## Aim of the exercise
This exercise calls for an exact copy of the listing, with no pictures kept.

## Available data

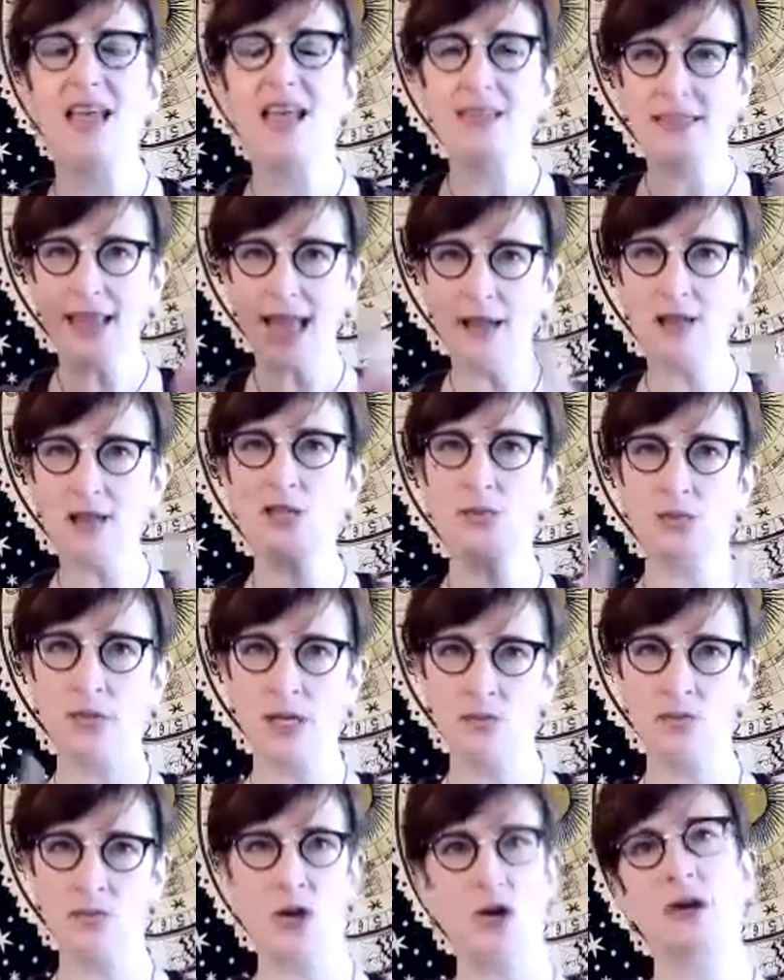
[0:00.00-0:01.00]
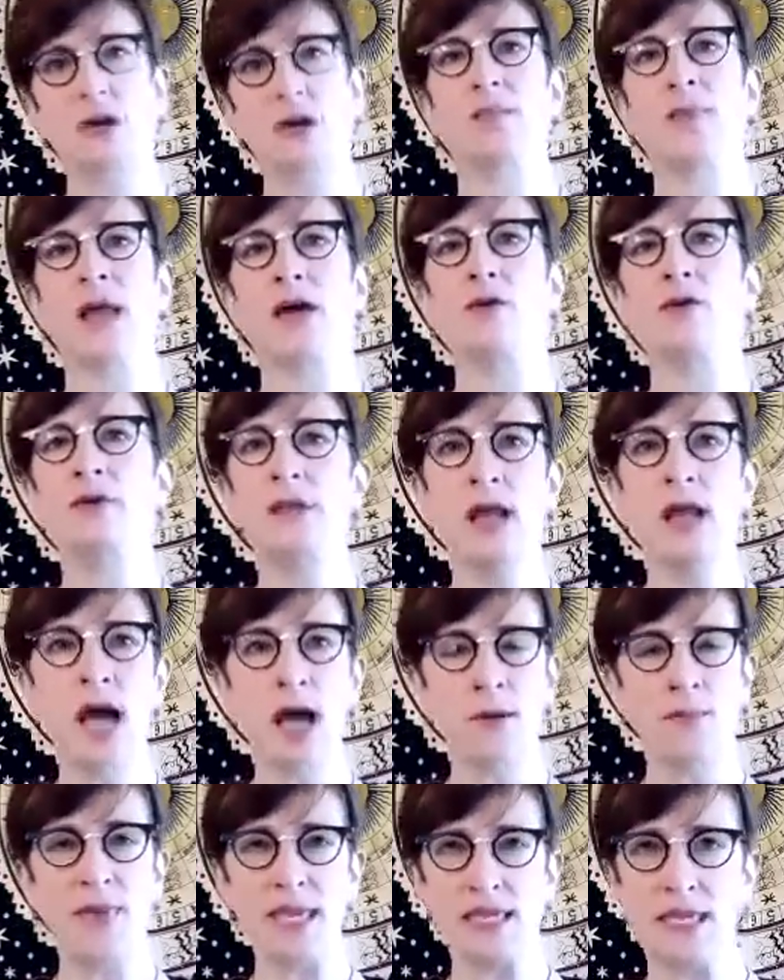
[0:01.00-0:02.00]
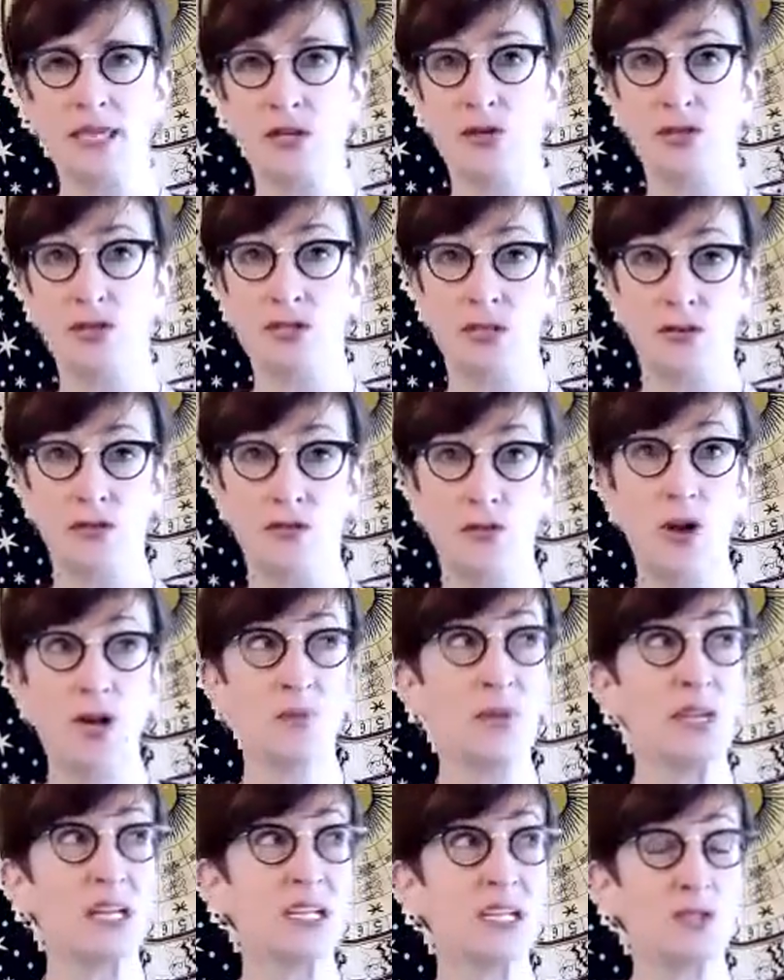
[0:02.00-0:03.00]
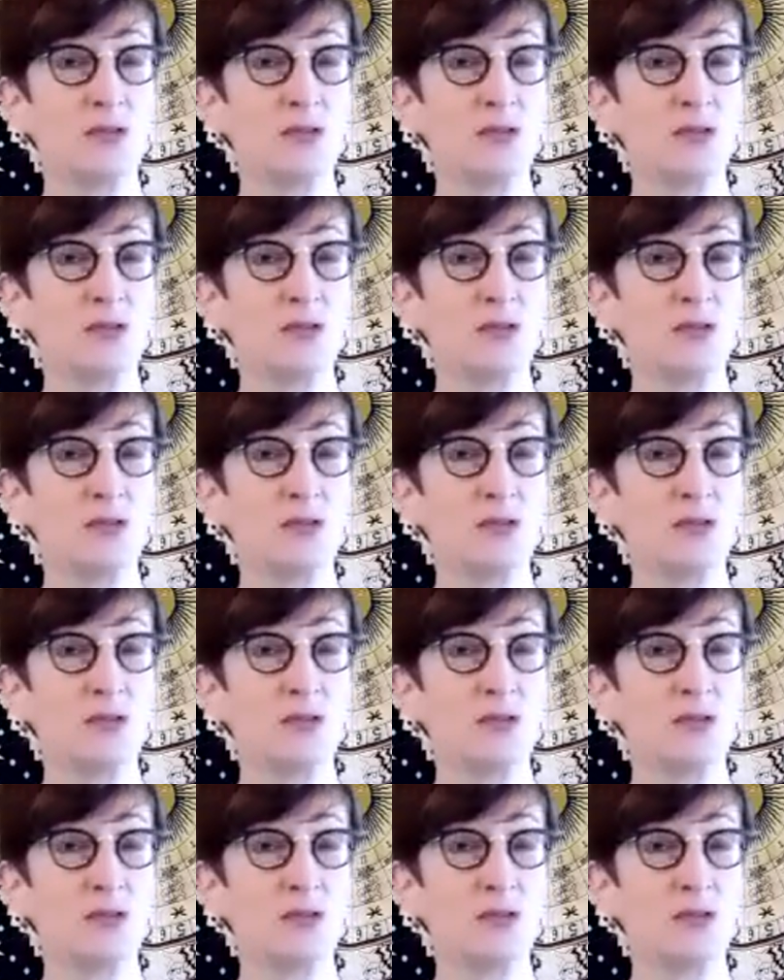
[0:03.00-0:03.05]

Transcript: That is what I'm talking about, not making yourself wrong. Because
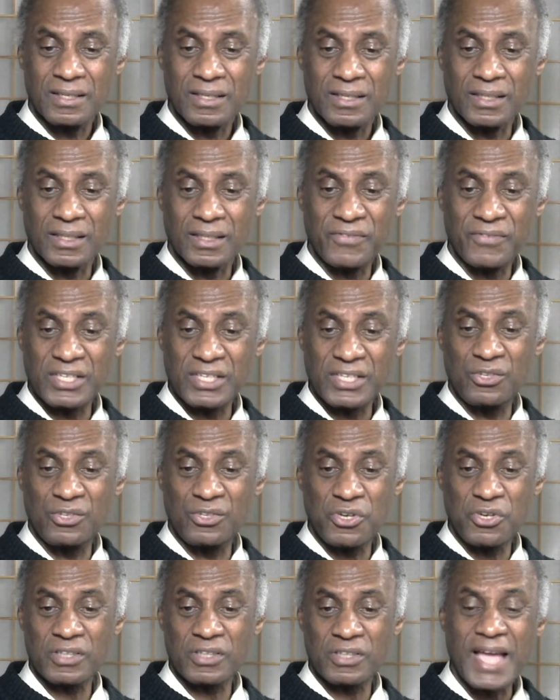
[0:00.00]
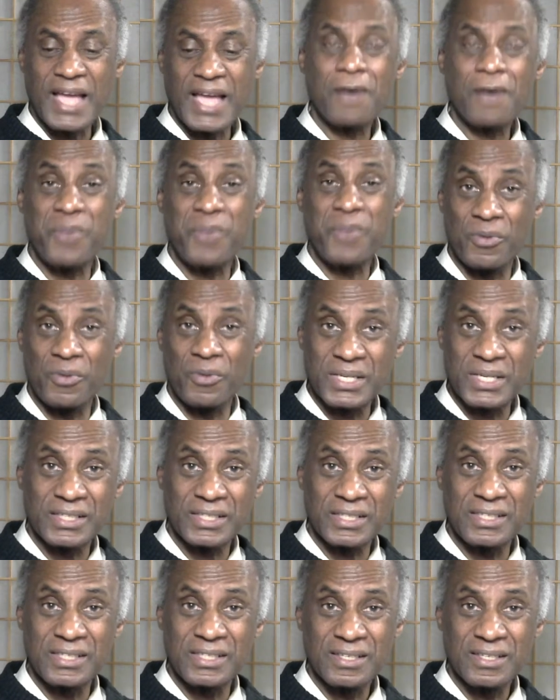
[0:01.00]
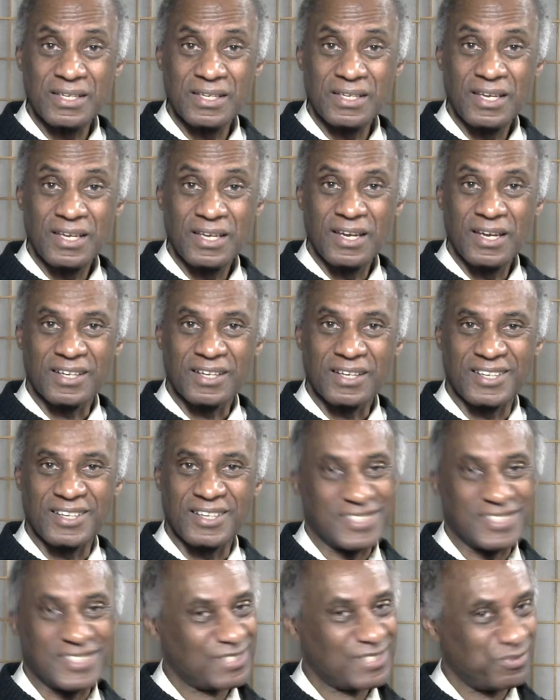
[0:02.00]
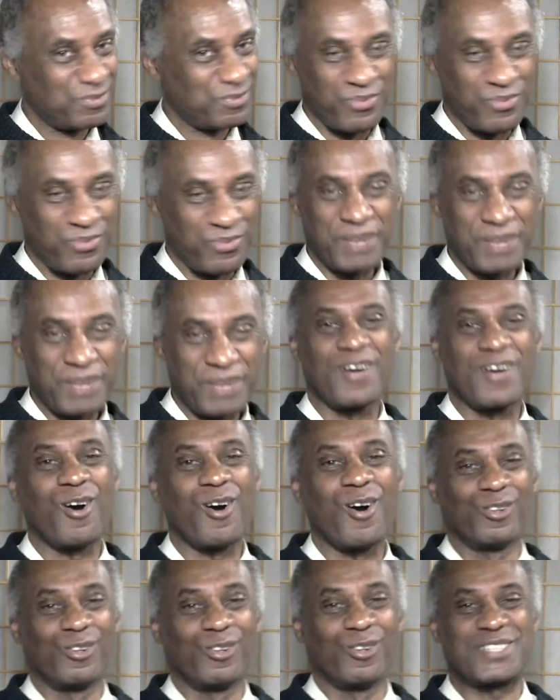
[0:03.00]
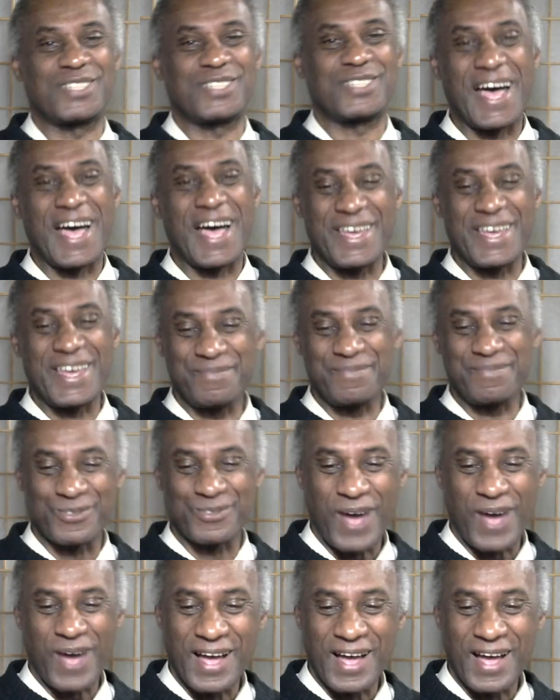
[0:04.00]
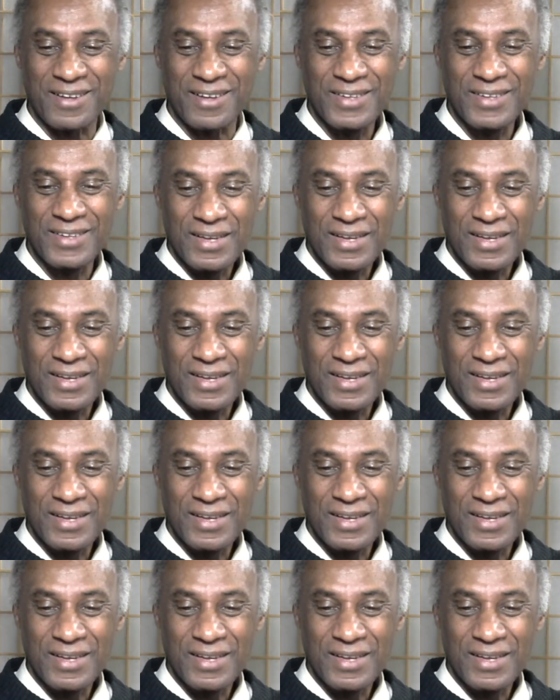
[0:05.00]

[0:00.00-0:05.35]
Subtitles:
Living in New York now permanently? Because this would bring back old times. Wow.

## Output for this task
[0:00.00-0:01.00]
[0:01.00-0:02.00]
[0:02.00-0:03.00]
[0:03.00-0:03.05]

Transcript: That is what I'm talking about, not making yourself wrong. Because
[0:00.00]
[0:01.00]
[0:02.00]
[0:03.00]
[0:04.00]
[0:05.00]

[0:00.00-0:05.35]
Subtitles:
Living in New York now permanently? Because this would bring back old times. Wow.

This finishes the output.